Il caso: detenzione stupefacenti e recidiva
La vicenda trae origine dalla condanna di un soggetto per il reato previsto dall’art. 73 del d.P.R. 309/1990. L’imputata era stata trovata in possesso di diverse tipologie di droghe, elemento che ha pesato significativamente sulla determinazione della sanzione. Nonostante il ricorso presentato dalla difesa, che lamentava un’eccessività della pena e un vizio di motivazione, la Suprema Corte ha ritenuto il gravame manifestamente infondato.
La valutazione della personalità del reo
Un punto centrale della decisione riguarda la personalità dell’imputata. La presenza di una recidiva specifica e infraquinquennale costituisce un ostacolo insormontabile per chi invoca una riduzione della pena. Questo elemento dimostra infatti una persistenza nel crimine che giustifica un trattamento sanzionatorio più severo, volto a prevenire la reiterazione del reato.
Modalità della condotta e tipologia di sostanze
Oltre ai precedenti, i giudici hanno valorizzato le modalità della condotta. Il fatto di detenere illecitamente sostanze stupefacenti di diversa natura aggrava il quadro probatorio e la percezione dell’offensività del reato. La diversificazione delle sostanze suggerisce un inserimento più strutturato nel mercato dello spaccio, rendendo la sanzione di quattro mesi di reclusione e 800 euro di multa del tutto proporzionata.
Le motivazioni
Le motivazioni addotte dalla Cassazione chiariscono che il controllo di legittimità non può trasformarsi in un nuovo giudizio di merito. Se la sentenza impugnata è sorretta da considerazioni razionali e adeguate, la Corte non può sostituire il proprio apprezzamento a quello del giudice territoriale. Nel caso di specie, la Corte d’Appello aveva correttamente evidenziato come la recidiva e la varietà delle droghe fossero elementi ostativi a qualsiasi attenuazione della pena. La motivazione è stata definita coerente e priva di vizi logici, rendendo il ricorso inammissibile.
Le conclusioni
Le conclusioni della Suprema Corte portano alla conferma integrale della condanna e all’applicazione di ulteriori sanzioni pecuniarie. L’inammissibilità del ricorso comporta infatti l’obbligo di pagare le spese del procedimento e il versamento di una somma, fissata in tremila euro, alla Cassa delle ammende. Questa decisione sottolinea l’importanza di una strategia difensiva che tenga conto non solo del fatto storico, ma anche del certificato penale dell’imputato, poiché la recidiva specifica rimane uno dei fattori più penalizzanti nel sistema penale italiano.

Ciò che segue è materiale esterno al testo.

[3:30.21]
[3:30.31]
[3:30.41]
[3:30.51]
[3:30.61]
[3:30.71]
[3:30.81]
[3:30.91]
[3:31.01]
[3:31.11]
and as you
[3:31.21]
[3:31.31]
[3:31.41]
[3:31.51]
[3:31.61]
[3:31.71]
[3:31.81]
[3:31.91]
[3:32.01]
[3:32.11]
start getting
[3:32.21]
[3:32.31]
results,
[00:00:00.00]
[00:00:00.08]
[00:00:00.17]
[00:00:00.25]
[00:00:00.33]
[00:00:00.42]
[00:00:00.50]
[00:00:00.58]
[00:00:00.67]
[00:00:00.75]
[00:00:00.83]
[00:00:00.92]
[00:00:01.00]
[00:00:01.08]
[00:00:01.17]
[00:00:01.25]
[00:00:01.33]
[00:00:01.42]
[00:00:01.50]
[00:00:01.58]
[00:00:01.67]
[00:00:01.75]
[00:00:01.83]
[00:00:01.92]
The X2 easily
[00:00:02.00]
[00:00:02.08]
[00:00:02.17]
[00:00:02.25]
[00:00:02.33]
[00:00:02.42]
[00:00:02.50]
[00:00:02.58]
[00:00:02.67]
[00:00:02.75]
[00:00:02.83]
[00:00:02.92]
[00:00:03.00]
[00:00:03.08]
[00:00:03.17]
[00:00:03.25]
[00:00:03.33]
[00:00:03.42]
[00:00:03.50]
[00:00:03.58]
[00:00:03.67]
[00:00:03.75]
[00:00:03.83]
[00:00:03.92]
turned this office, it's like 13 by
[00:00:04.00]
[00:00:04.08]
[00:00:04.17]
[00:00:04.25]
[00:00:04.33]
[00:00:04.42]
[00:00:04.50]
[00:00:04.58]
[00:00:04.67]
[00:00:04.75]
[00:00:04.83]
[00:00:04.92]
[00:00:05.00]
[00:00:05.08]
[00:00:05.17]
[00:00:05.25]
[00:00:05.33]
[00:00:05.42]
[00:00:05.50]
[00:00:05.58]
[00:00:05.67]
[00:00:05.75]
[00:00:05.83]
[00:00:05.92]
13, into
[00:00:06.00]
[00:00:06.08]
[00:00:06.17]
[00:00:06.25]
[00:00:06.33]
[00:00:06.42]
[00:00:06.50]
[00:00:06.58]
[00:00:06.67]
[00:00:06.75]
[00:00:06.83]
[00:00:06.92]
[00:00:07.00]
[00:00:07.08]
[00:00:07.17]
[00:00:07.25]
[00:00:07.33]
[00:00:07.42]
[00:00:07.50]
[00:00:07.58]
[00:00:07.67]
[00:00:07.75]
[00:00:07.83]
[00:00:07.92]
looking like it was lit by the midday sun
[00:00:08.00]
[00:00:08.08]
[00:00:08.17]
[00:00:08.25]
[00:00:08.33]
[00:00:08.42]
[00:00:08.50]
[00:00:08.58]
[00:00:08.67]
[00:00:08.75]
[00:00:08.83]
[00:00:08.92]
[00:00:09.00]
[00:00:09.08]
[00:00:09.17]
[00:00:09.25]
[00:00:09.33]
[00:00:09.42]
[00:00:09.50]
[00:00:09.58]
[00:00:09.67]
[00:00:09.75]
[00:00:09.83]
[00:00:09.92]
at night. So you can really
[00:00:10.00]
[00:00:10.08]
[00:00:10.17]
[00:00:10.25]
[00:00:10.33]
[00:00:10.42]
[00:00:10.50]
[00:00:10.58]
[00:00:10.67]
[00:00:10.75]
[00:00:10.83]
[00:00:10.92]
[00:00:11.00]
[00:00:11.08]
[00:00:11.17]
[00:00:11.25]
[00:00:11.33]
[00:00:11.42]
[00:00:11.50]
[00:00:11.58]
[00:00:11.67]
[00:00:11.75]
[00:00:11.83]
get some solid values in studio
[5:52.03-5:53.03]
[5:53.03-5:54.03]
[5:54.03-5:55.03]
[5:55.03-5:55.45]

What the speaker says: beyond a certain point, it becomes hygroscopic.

Cosa succede se si viene trovati con diverse tipologie di droghe?
Il possesso di sostanze stupefacenti di diversa natura aggrava la posizione dell’imputato, portando a una valutazione più severa della condotta criminale da parte del giudice.
In che modo la recidiva influenza la condanna?
La recidiva specifica e infraquinquennale impedisce spesso l’accesso a riduzioni di pena, poiché dimostra una maggiore pericolosità sociale e una persistenza nel comportamento illecito.
Si può contestare l’entità della pena in Cassazione?
Il ricorso in Cassazione per l’eccessività della pena è ammissibile solo se la motivazione del giudice di merito è illogica o viola la legge, non potendo la Corte di legittimità rifare il calcolo della sanzione.